Big Blue Collective, an eco-adventures and water sports company in the Turks and Caicos Islands, said in a statement on Thursday, “The calm, quick and measured response from one of our captains and office team meant that the victim was extracted from the ocean and dispatched in the ambulance in 15 minutes, saving them from a potentially life-threatening situation.”

The company called the attack, which it said happened in clear, calm waters, “unfortunate” and “what is known in diving circles as a case of mistaken identity,” according to the statement.

The victim and her friend were on a private trip aboard a private vessel unrelated to one of Big Blue Collective’s excursions at the time of the attack by a presumed Caribbean reef shark, the company’s statement said.

Shark attacks are rare

While officials are urging beachgoers to take regular safety precautions ahead of Memorial Day weekend, shark attacks are extremely rare, according to the University of Florida’s International Shark Attack File.

The number of unprovoked shark attacks worldwide decreased last year, which tied with 2020 for the fewest number of reported incidents in the last 10 years, according to the Florida group. They reported that snorkelers and divers accounted for 9% of shark bite incidents.
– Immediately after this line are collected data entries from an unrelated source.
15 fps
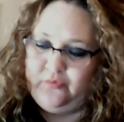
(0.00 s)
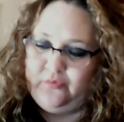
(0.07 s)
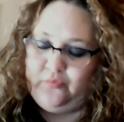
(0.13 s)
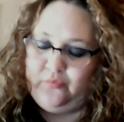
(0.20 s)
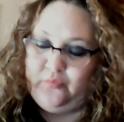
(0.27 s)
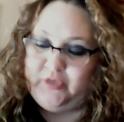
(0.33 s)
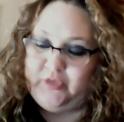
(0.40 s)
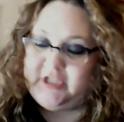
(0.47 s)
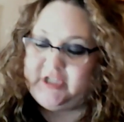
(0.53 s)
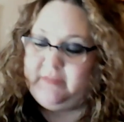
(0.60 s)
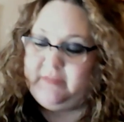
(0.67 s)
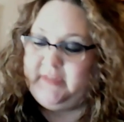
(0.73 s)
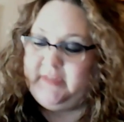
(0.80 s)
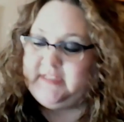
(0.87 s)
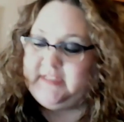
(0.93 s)
in which the
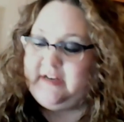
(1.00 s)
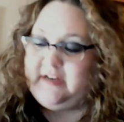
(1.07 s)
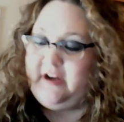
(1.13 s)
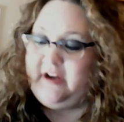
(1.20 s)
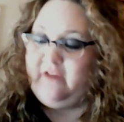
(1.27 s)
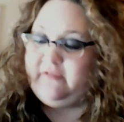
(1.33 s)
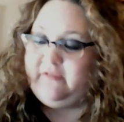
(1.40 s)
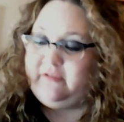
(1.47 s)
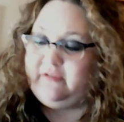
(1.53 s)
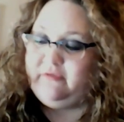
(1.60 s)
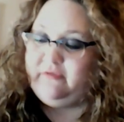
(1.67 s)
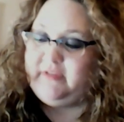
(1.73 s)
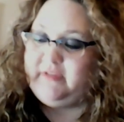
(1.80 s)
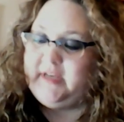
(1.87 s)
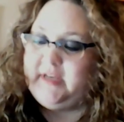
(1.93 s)
military
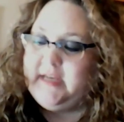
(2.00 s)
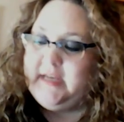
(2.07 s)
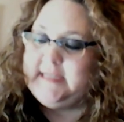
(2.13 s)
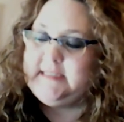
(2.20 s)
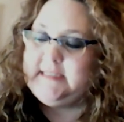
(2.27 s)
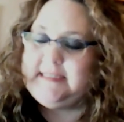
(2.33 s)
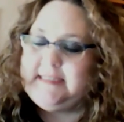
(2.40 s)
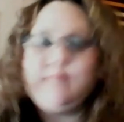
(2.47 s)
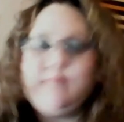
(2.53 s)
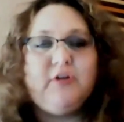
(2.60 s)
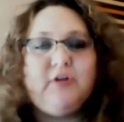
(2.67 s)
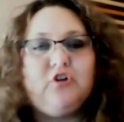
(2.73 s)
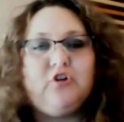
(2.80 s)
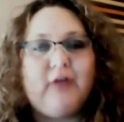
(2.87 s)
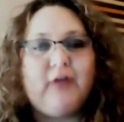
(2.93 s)
overthrew the
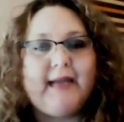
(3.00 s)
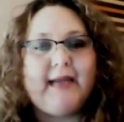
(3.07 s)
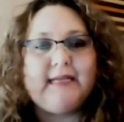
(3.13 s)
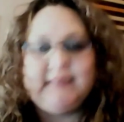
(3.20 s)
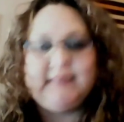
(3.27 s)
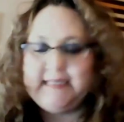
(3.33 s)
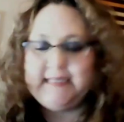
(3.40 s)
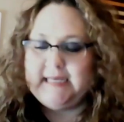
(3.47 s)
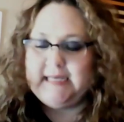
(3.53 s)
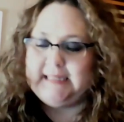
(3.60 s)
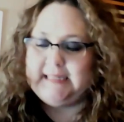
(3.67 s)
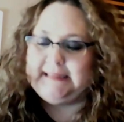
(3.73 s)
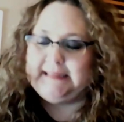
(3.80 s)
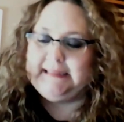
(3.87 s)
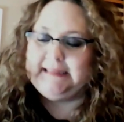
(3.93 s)
democratically
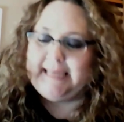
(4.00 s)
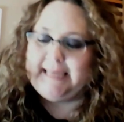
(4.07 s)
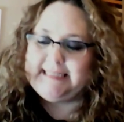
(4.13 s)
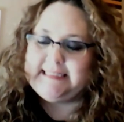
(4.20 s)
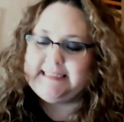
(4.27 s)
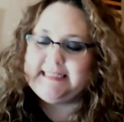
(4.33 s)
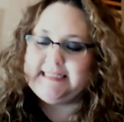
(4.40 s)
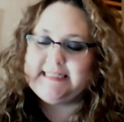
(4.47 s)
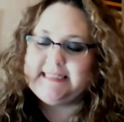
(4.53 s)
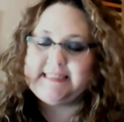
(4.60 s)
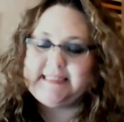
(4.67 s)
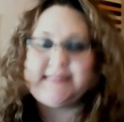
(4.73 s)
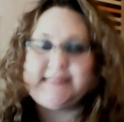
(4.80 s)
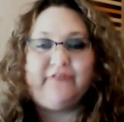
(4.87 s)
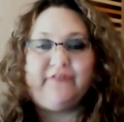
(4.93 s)
elected
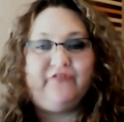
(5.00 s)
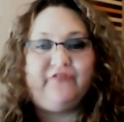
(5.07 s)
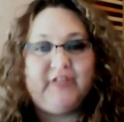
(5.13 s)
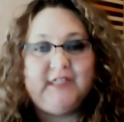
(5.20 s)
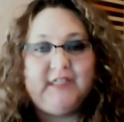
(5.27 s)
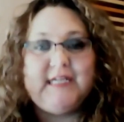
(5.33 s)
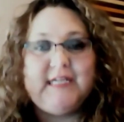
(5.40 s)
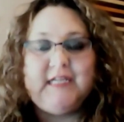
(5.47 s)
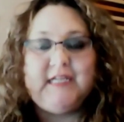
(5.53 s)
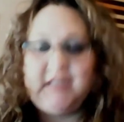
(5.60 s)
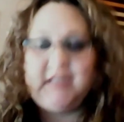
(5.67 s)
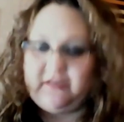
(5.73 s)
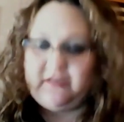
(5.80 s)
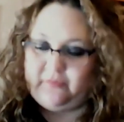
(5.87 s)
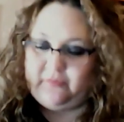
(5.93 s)
civilian
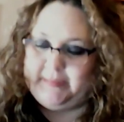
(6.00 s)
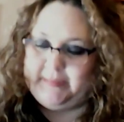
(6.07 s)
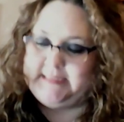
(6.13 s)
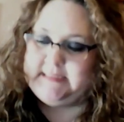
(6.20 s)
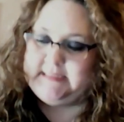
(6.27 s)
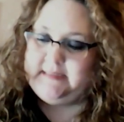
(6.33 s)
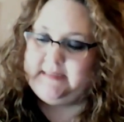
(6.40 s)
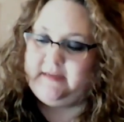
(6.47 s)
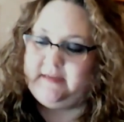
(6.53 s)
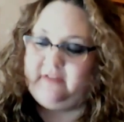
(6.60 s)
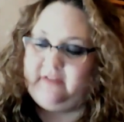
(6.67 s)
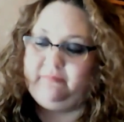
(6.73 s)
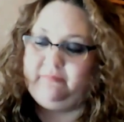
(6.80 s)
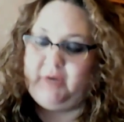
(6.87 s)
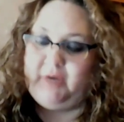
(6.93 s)
government
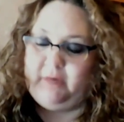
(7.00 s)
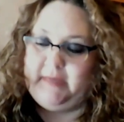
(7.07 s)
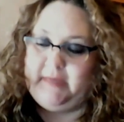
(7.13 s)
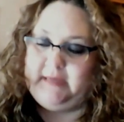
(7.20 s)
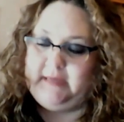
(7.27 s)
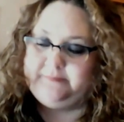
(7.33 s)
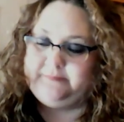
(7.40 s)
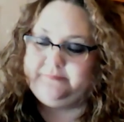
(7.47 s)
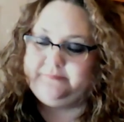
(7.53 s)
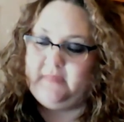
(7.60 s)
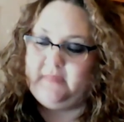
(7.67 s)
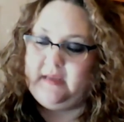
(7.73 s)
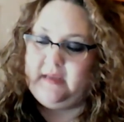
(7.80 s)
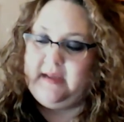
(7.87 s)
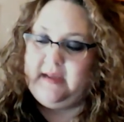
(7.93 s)
of Burma
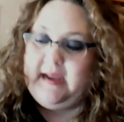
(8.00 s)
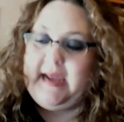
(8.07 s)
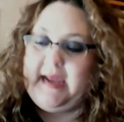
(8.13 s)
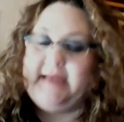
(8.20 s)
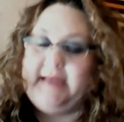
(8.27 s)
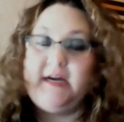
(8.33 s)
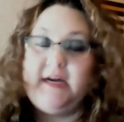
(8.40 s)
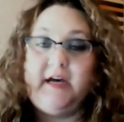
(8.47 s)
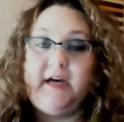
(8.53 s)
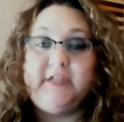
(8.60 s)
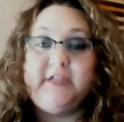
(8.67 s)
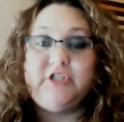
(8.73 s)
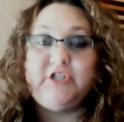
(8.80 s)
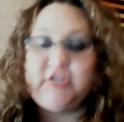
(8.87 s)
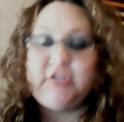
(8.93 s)
and
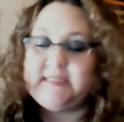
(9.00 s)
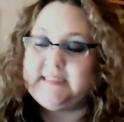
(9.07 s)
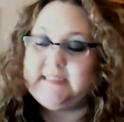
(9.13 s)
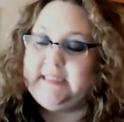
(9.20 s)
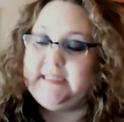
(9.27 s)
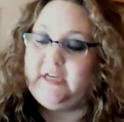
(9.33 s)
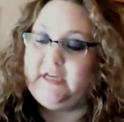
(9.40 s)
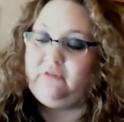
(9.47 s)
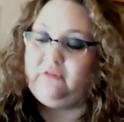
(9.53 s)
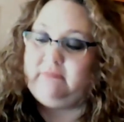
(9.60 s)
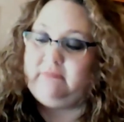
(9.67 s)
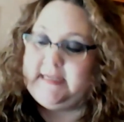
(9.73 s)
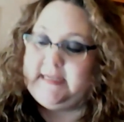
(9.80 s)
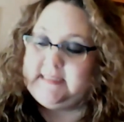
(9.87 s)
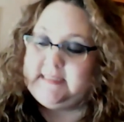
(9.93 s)
unjustly
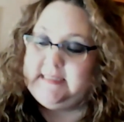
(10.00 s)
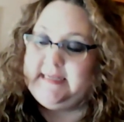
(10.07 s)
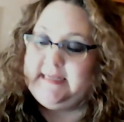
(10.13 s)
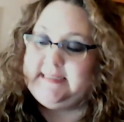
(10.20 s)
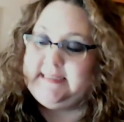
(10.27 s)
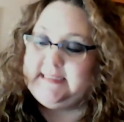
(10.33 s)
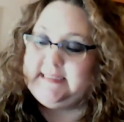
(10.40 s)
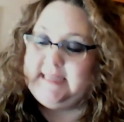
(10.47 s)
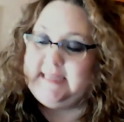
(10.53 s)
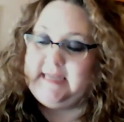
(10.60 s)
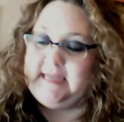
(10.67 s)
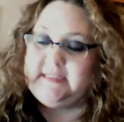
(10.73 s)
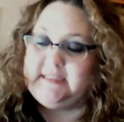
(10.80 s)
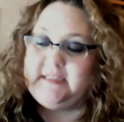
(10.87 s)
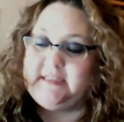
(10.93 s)
arrested and
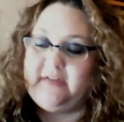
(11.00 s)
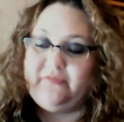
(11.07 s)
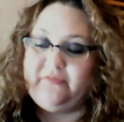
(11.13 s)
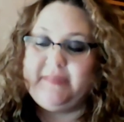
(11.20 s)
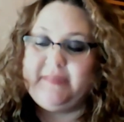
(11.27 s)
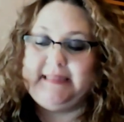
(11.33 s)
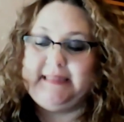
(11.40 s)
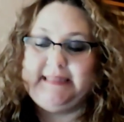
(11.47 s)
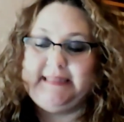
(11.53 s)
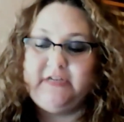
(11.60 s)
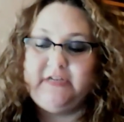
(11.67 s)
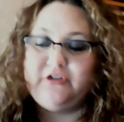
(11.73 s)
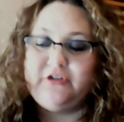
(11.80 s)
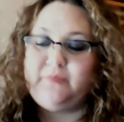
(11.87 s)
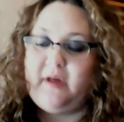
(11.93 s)
detained government
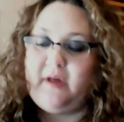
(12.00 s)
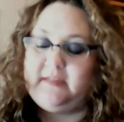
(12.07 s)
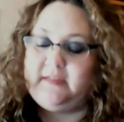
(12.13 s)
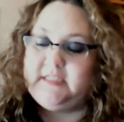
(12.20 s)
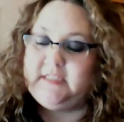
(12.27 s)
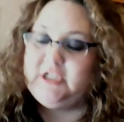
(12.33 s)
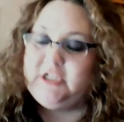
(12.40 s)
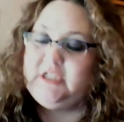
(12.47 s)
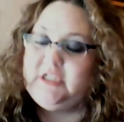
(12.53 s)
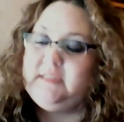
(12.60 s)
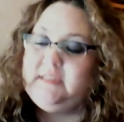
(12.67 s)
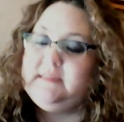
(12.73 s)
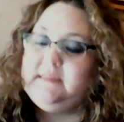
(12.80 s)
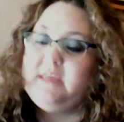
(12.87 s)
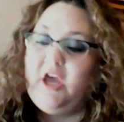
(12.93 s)
leaders,
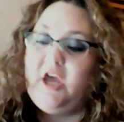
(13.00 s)
politicians,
The University of Florida experts distinguish between unprovoked attacks, which they say provide insight into the behavior of sharks and those that are prompted by outside circumstances, like fishing lines cast in feeding areas.

Two men in the Florida Keys were bitten by sharks last week while fishing. In one case, a shark bit an angler on the foot after it had been reeled in and onto the dock where he was fishing, officials said.

In the case of a shark attack, the University of Florida group advises a proactive response. They say hitting a shark on the nose can help temporarily curtail the attack. If the shark bites, they suggest clawing at its eyes and gill openings.

“You should not act passively if under attack as sharks respect size and power,” the group writes.